There are charge points available across the country, but planning your journey is sensible. Luckily there are some helpful tools to do this with.

  • Zap-Map: Map of all national charging points, with details on facilities available and plenty more. Available with mobile App and Website.
  • Ecotricity: The energy company Ecotricity run a network of rapid chargers across the country's main motorway service stations. Usage is charged per half hour and the chargers are accessed through the Electric Highway App.
  • EV Highway Status: Useful tool for planning journeys with charging stops.
What does "being ICED" mean?

You might hear this term being mentioned. As an electric vehicle owner, when someone driving a non-electric vehicle parks in charging bays it can be extremely frustrating. It's a bit like someone parking in the entrance to a petrol station. EV owners refer to these cars as ICE cars (Internal Combustion Engine cars), hence when one is parked in an EV bay, it's called being ICE'd. 

Is there a Tesla Supercharger in Brighton?

No. But there will be!

Tesla originally announced in September 2017 that Brighton would be a future supercharging location, stating that a supercharger was scheduled to be opened before the end of 2018. At the end of the year they updated their target opening time to 2019. Then, at the end of the year they didn't quite update their website in time, but - the target opening was pushed back to 2020.

Third time lucky?

For more information, check out Tesla's page on Brighton, on their map of Supercharging locations.

How do people without off-street parking charge their cars?

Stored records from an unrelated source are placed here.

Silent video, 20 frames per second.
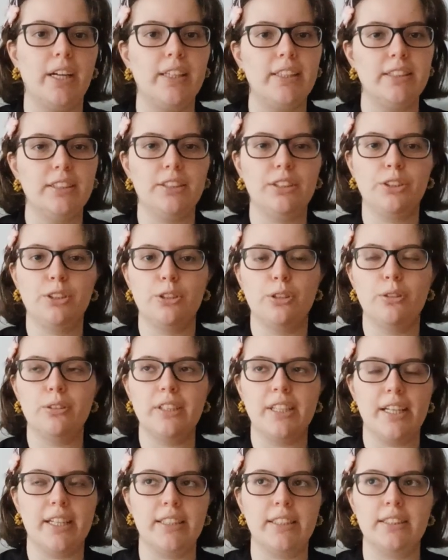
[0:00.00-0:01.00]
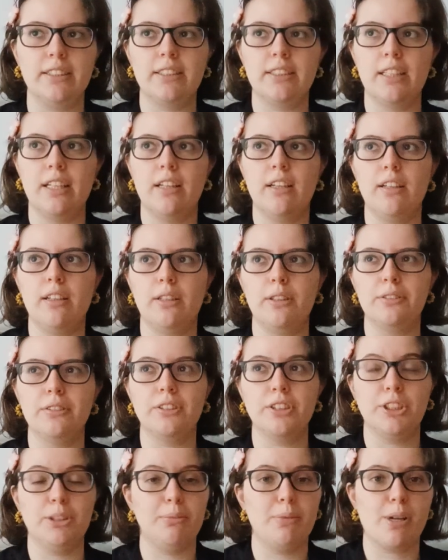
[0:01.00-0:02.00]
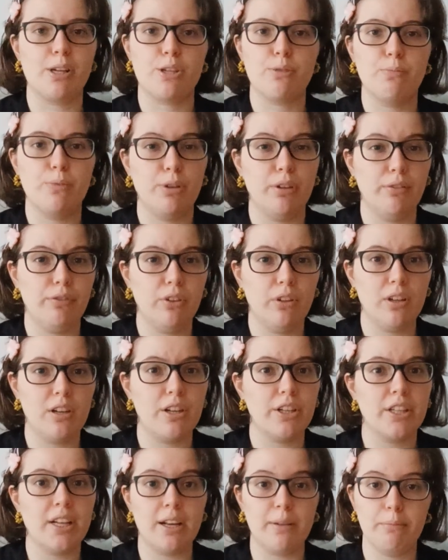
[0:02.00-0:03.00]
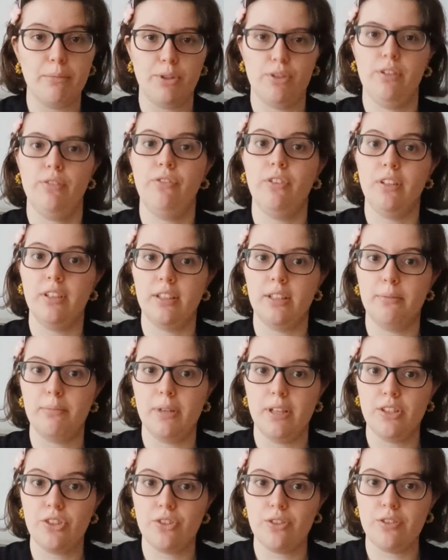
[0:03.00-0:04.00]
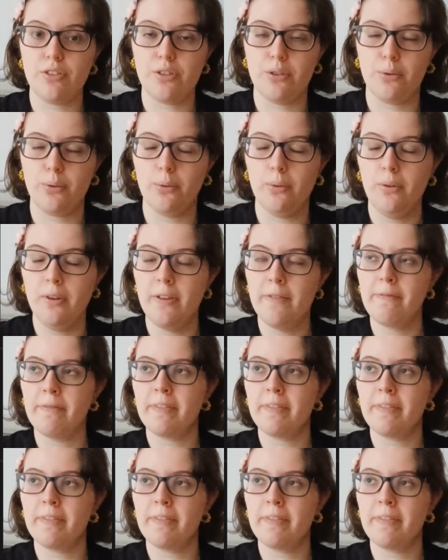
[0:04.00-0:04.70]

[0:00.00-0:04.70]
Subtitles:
kind, so nice. She makes beautiful art and beautiful animations too.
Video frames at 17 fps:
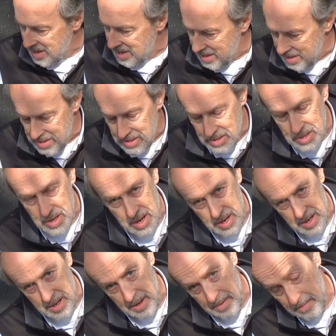his
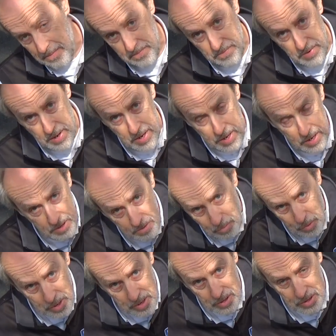fellow
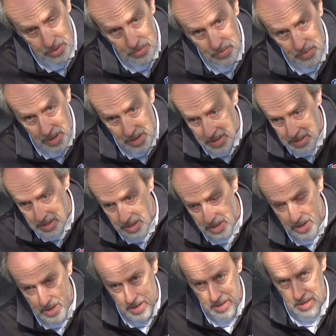works
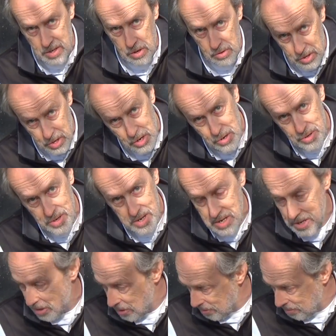rider Eddie
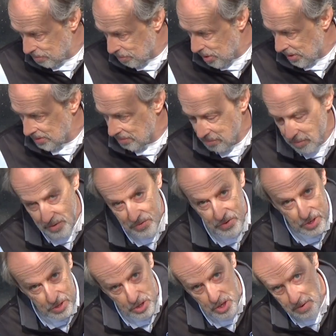Orioli, who won with
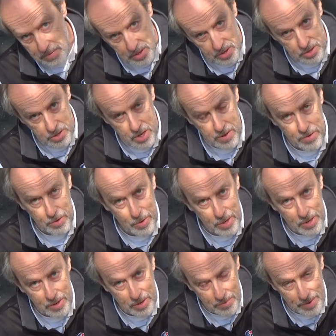Cagiva
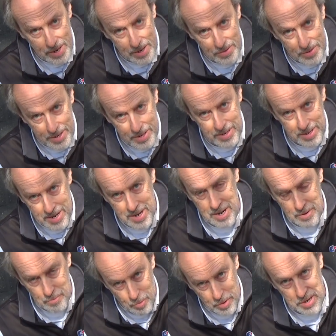weren't around then,
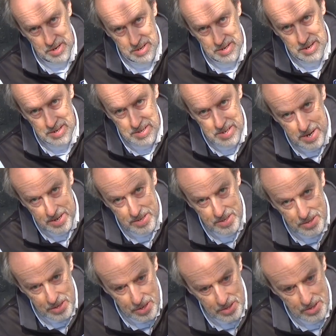won it in
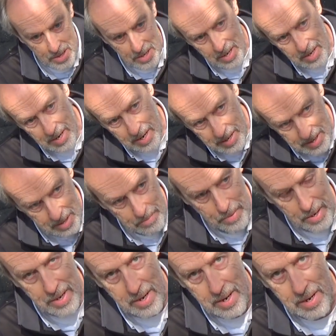1986, and then
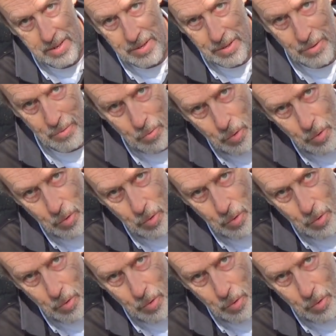Petter Hansel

For those with their own driveways, charging at home overnight is an ideal solution, their cars are charged overnight and ready to go at the start of each day. But what about the significant number of people who are unable to charge at home?
We take a look at some of the solutions developing for those people without off-street parking.

Read more

How do you charge your car on a Brighton Lamp Post Charger?

It's quite straightforward!

  1. Park near a charger, check the unit is operational and plug in your vehicle.
  2. Make sure you've downloaded the Electric Blue App from the App Store or Google Play.
  3. Using the app, scan the QR code on the charger, or type in the unit's ID.
  4. Follow the App's instructions to complete the transaction and start your charge.